### DIRECTIONS FOR THIS TASK
Please retype all of the records below word for word, leaving out any pictures.
[[ MATERIAL FOR THIS EXERCISE open ]]
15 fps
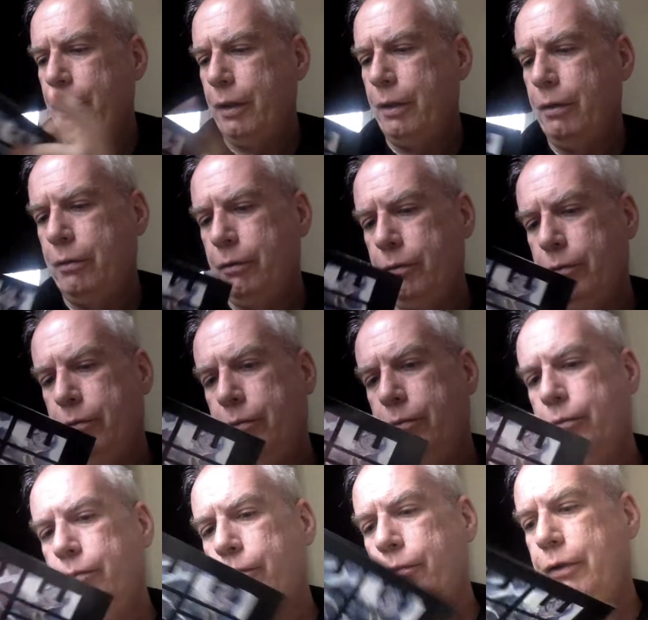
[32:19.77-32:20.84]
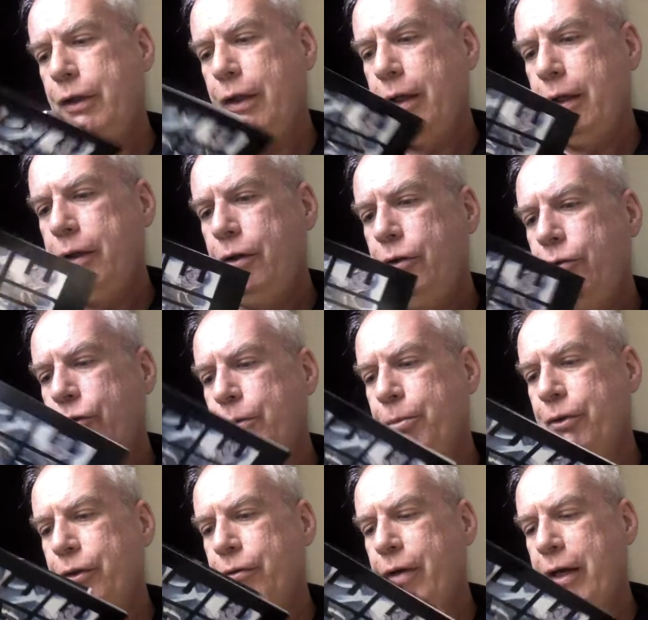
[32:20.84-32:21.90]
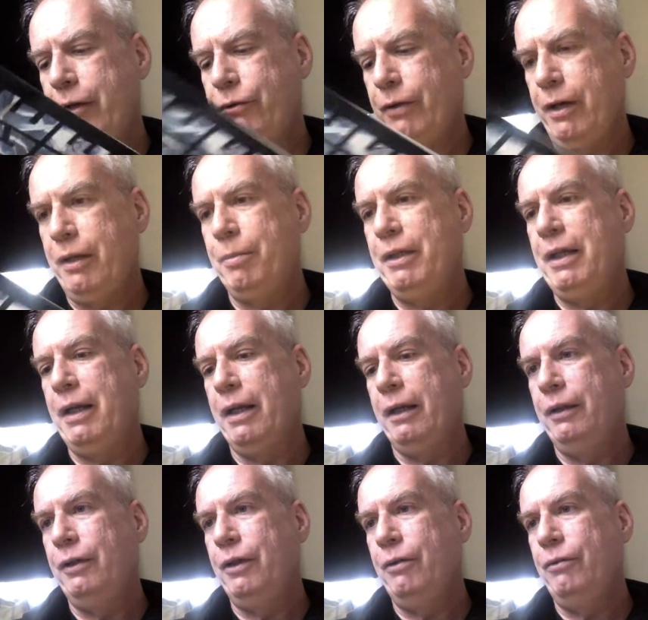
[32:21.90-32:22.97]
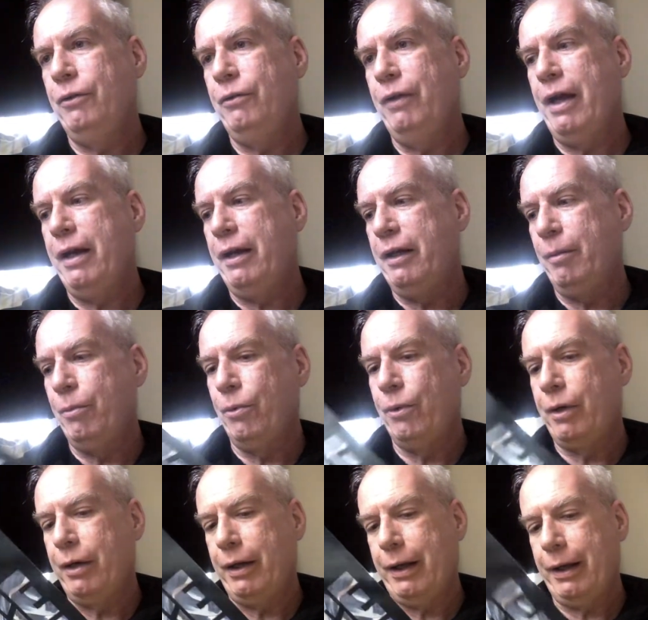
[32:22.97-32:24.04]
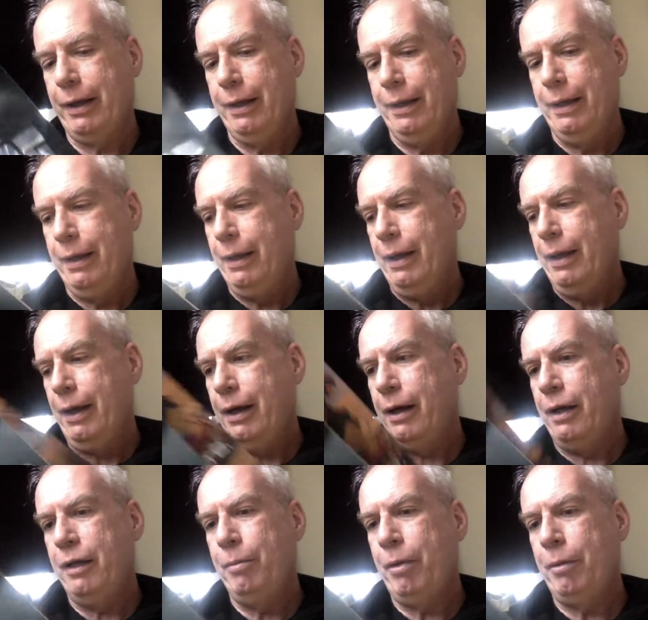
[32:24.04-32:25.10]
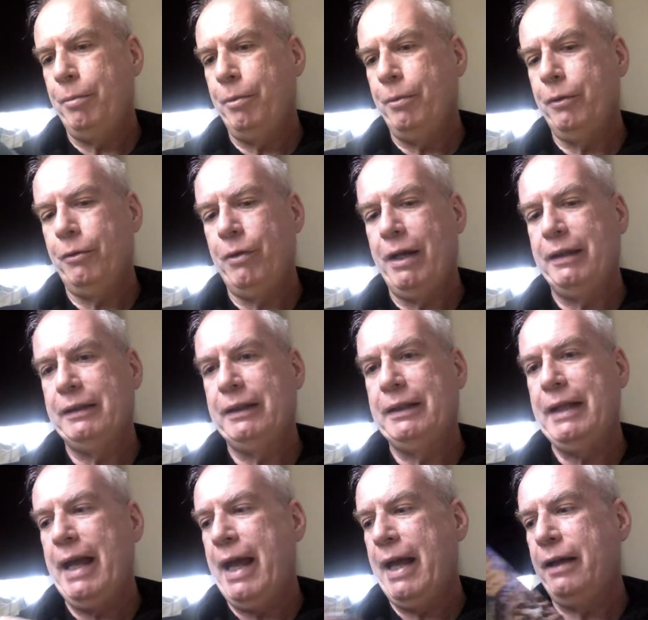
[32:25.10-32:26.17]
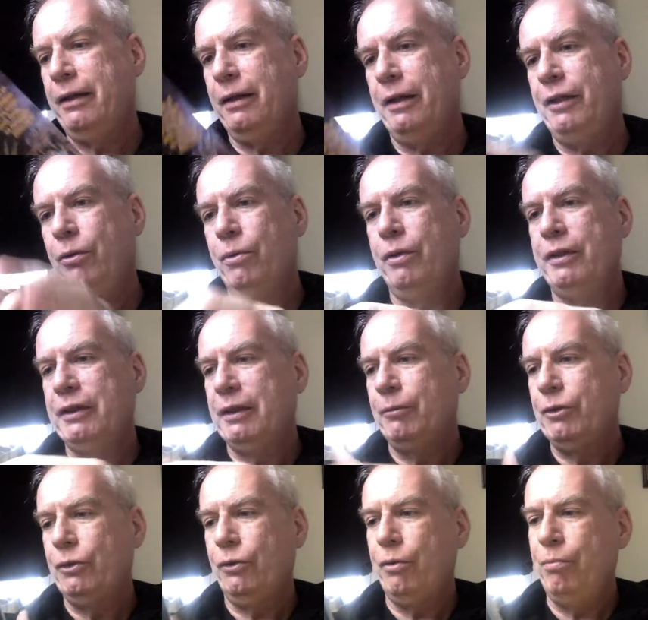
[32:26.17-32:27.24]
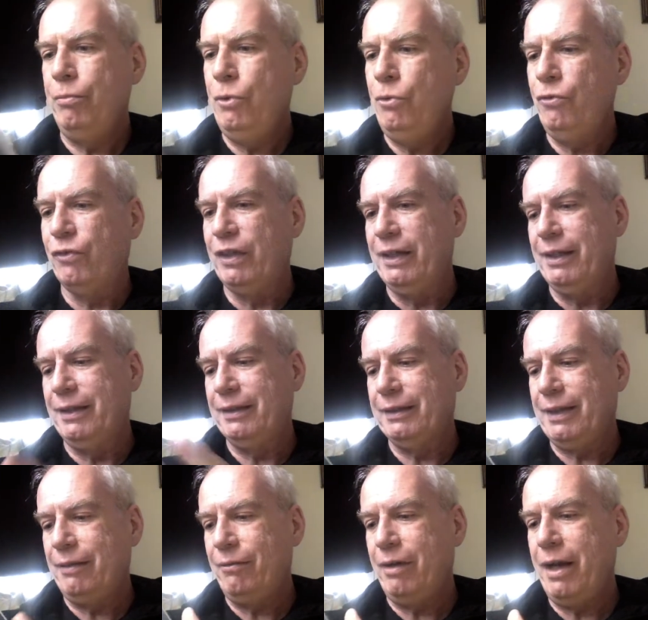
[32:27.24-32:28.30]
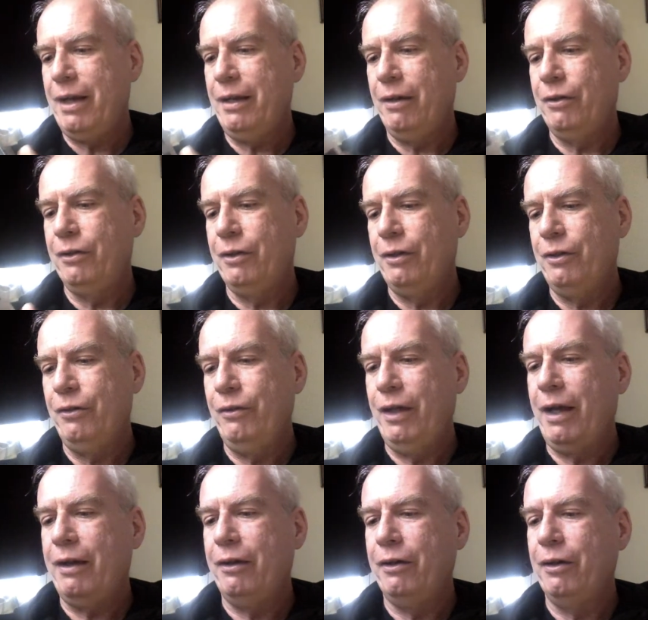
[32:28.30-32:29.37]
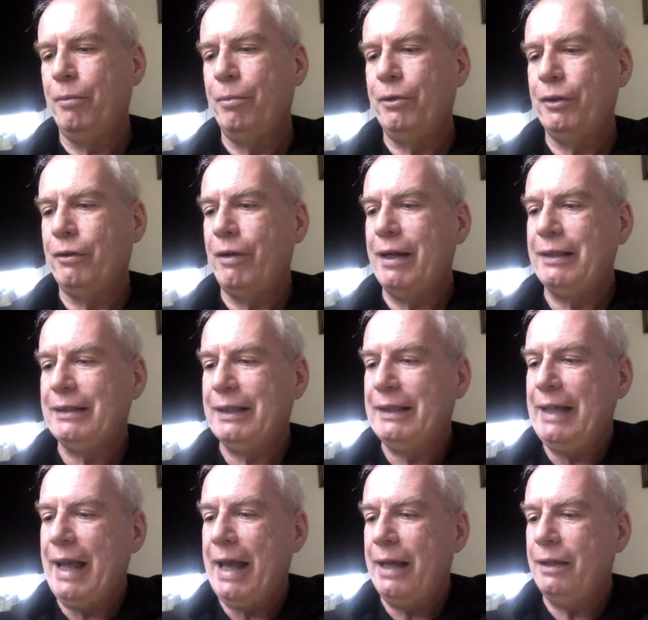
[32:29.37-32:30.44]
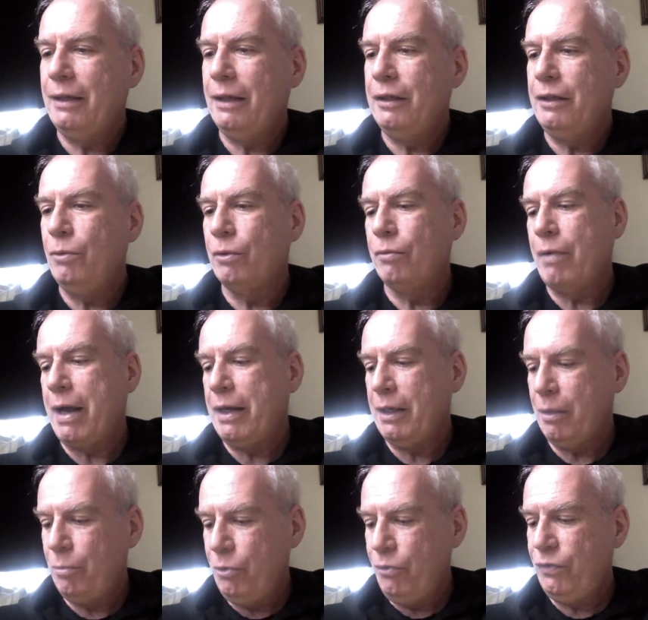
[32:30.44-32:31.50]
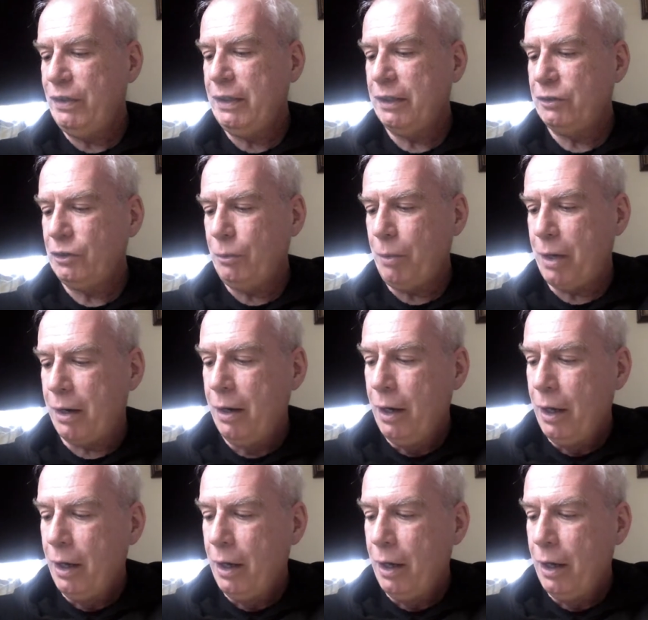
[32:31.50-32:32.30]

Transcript: Oh, yeah, you used to put the credits right at the beginning. You don't do that anymore. Uh, you probably put the credits at the end like you were in some sort of movie. Is that right? Are you going to do that? Are you going to put the credits at the end like you were writing a movie? Yes, you are.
[[ MATERIAL FOR THIS EXERCISE closed ]]
### TASK RESULT
15 fps
[32:19.77-32:20.84]
[32:20.84-32:21.90]
[32:21.90-32:22.97]
[32:22.97-32:24.04]
[32:24.04-32:25.10]
[32:25.10-32:26.17]
[32:26.17-32:27.24]
[32:27.24-32:28.30]
[32:28.30-32:29.37]
[32:29.37-32:30.44]
[32:30.44-32:31.50]
[32:31.50-32:32.30]

Transcript: Oh, yeah, you used to put the credits right at the beginning. You don't do that anymore. Uh, you probably put the credits at the end like you were in some sort of movie. Is that right? Are you going to do that? Are you going to put the credits at the end like you were writing a movie? Yes, you are.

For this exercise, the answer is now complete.